被子软软的,很好看,金丝银线,富丽又精致。
桌椅都是木制的。
大花瓶,插着几枝寒梅。
窗棱镂花,几幅字画。
门边一只火炉。
我试着伸展了下腿脚,有点沉。
说来,这一觉睡得太沉了些。
耳边的鸟啼声,清冷而又渺远。
我决定起身活动活动筋骨。
掀开被子,一个潇洒的鲤鱼打挺,然後很不潇洒地摔了个大马趴,然後看见一个小球咕噜噜从床上滚到我脚边。
我一边想着床什麽时候变得这样高了,一边挣着爬起来,揉揉自己摔疼的胳膊肘,捡起小球想研究研究是个什麽玩意。
然後,我看见了自己的手。
以前看到书上说,美人之为美,白玉为骨,冰雪肌肤。
我素来不信,碰碰就碎,烤烤就化,那美人也太可怜了。
这会儿,我信了。
我的人生阅历,还不足以让我很识货,但是我手上的那个小球,玲珑剔透,柔和莹润,触手温凉,显然是白玉所制,而且是上好白玉。
然後,我的手,握着白玉小球的手,比小球还要温润。
虽然指甲的半月牙浅浅一弯略显苍白,想来是这身体素日里单薄所致。
可是,啧啧,这手真是好看啊。
我迫不及待想一窥全貌,可是找来找去这屋子都没找出一面类似妆镜的东西。
手上的小球很香,一阵一阵幽冷清香,我晃了晃,里面好像还有东西转啊转。
这小东西,有趣得紧。
我放下香球,耐住性子在屋子里走了走,从床边踱到门边,再从门边踱回来。
十多个来回下来,身子爽利了不少。
炉子虽烧得旺,刚从被子里出来,还是觉着凉,踱了几回,就乖乖缩进被窝了。
诚然,爬床费了我不少功夫。
我正抹了一回薄汗,将躺未躺之时,门刺啦一声开了。
彼时,雪片纷飞,轻风扑面,遇着炉火蒸腾成迷蒙水汽,我下意识地眨了眨眼,缩了缩脖子。

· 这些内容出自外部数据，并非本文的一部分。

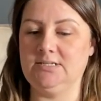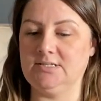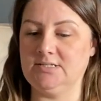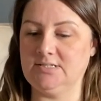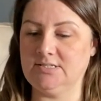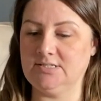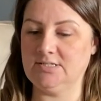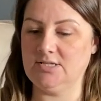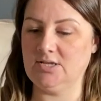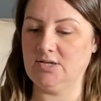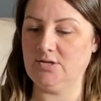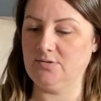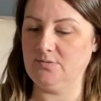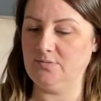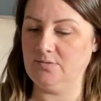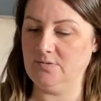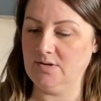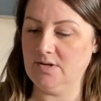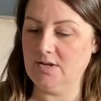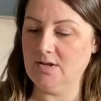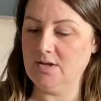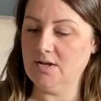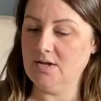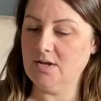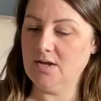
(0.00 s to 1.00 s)
So
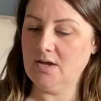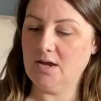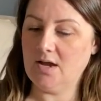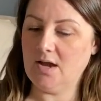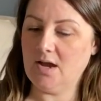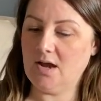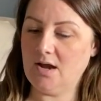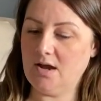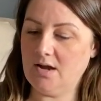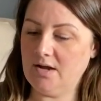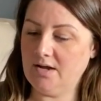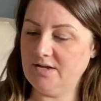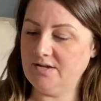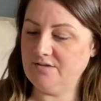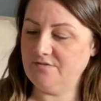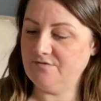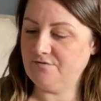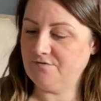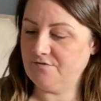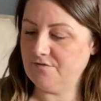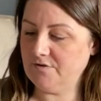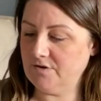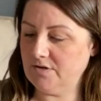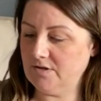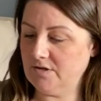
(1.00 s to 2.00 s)

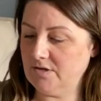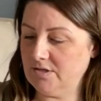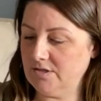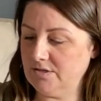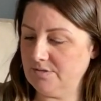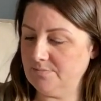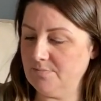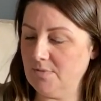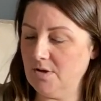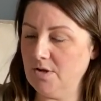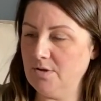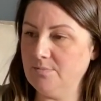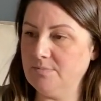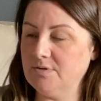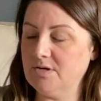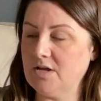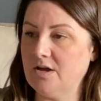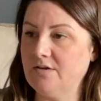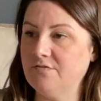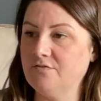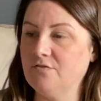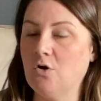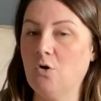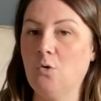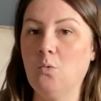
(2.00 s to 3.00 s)
I've, at the moment,
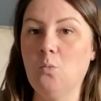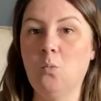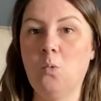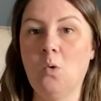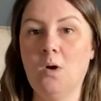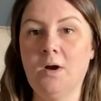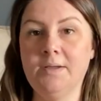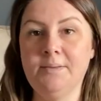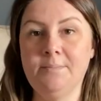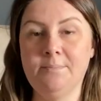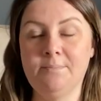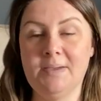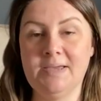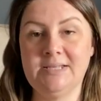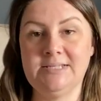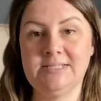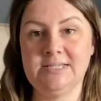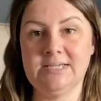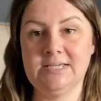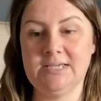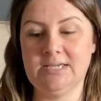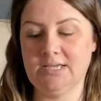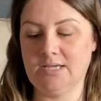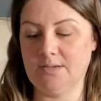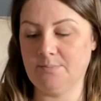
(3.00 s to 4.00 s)
I've got white
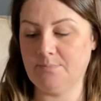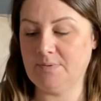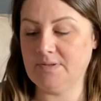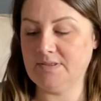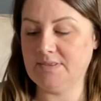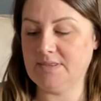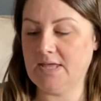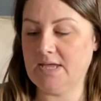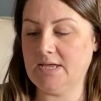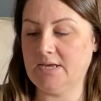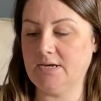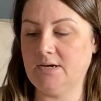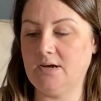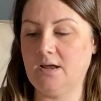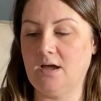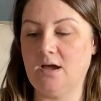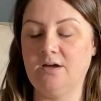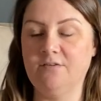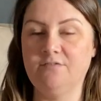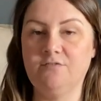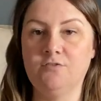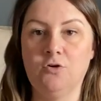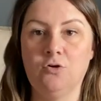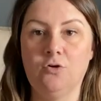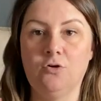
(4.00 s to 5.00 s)
bedding, but then
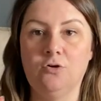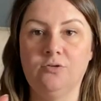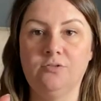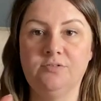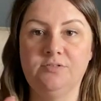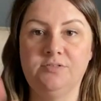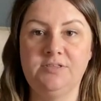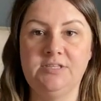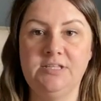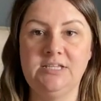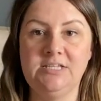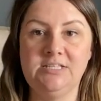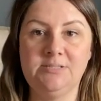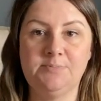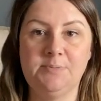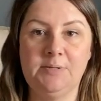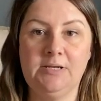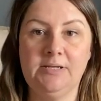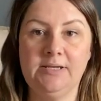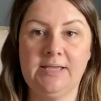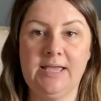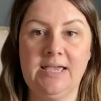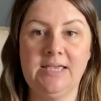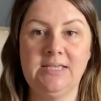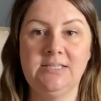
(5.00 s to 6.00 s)
I've got these
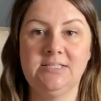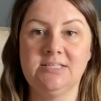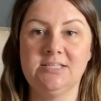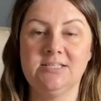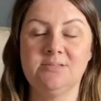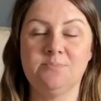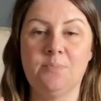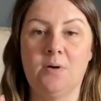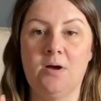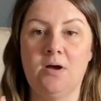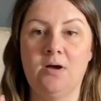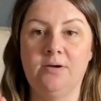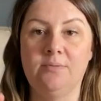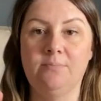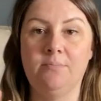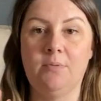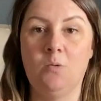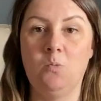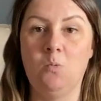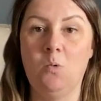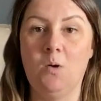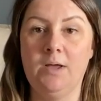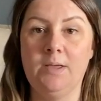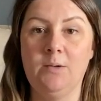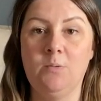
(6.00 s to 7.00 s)
pillowcases behind my
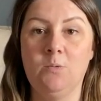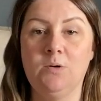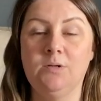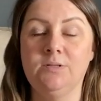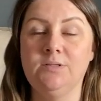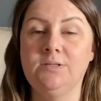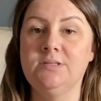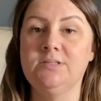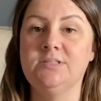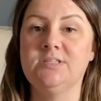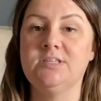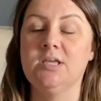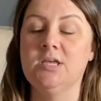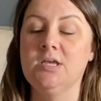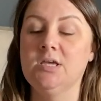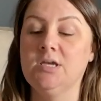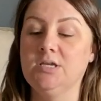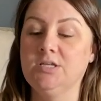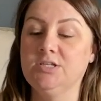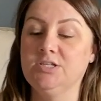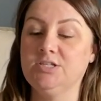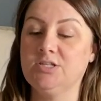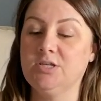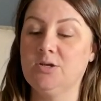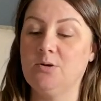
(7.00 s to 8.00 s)
white ones,
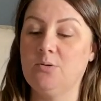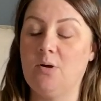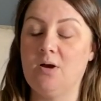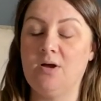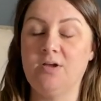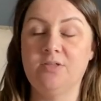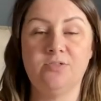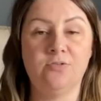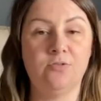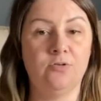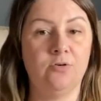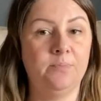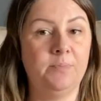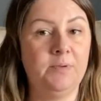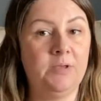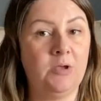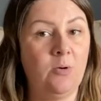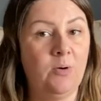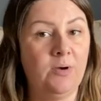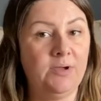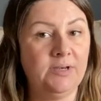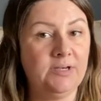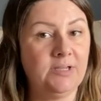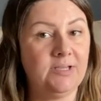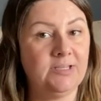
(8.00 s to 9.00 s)
so I thought it'd be
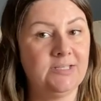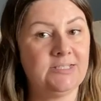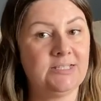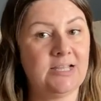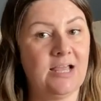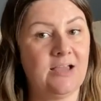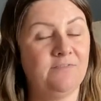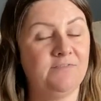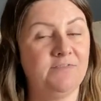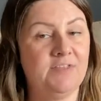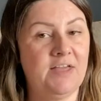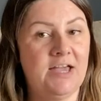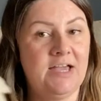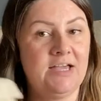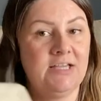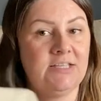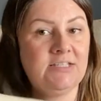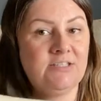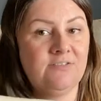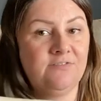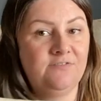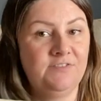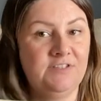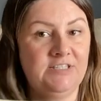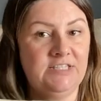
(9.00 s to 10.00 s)
quite nice to have that
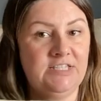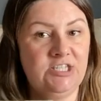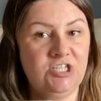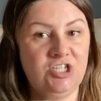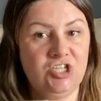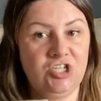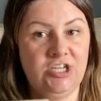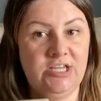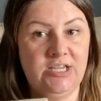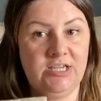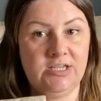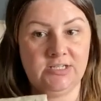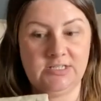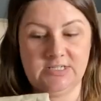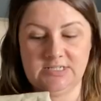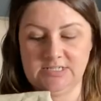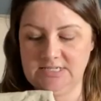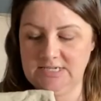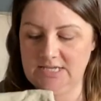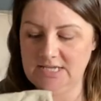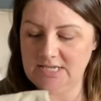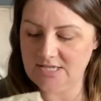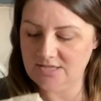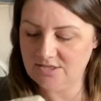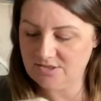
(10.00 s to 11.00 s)
as a fitted sheet
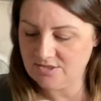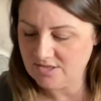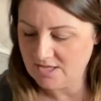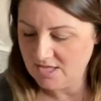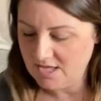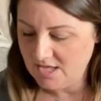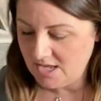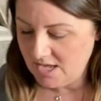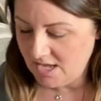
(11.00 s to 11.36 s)
underneath.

待我再看过去时,门已重新关上,一个披着雪白裘衣的身影转了过来。
我从未见过如此英俊而又挺拔的男子。
诚然,我见过的男子,艳丽者有之,清雅者有之,俊逸者有之,但我从没有见过哪个男子可以如此英气逼人。
芝兰玉树,临风而立,大抵如此。
彼时,飞雪冬夜,暗沉沉,静悄悄,我却仿佛看到一盏月亮皎皎升起,流光万里。
于是我果断地呆掉了,绝美叫人惊呆,这是定理。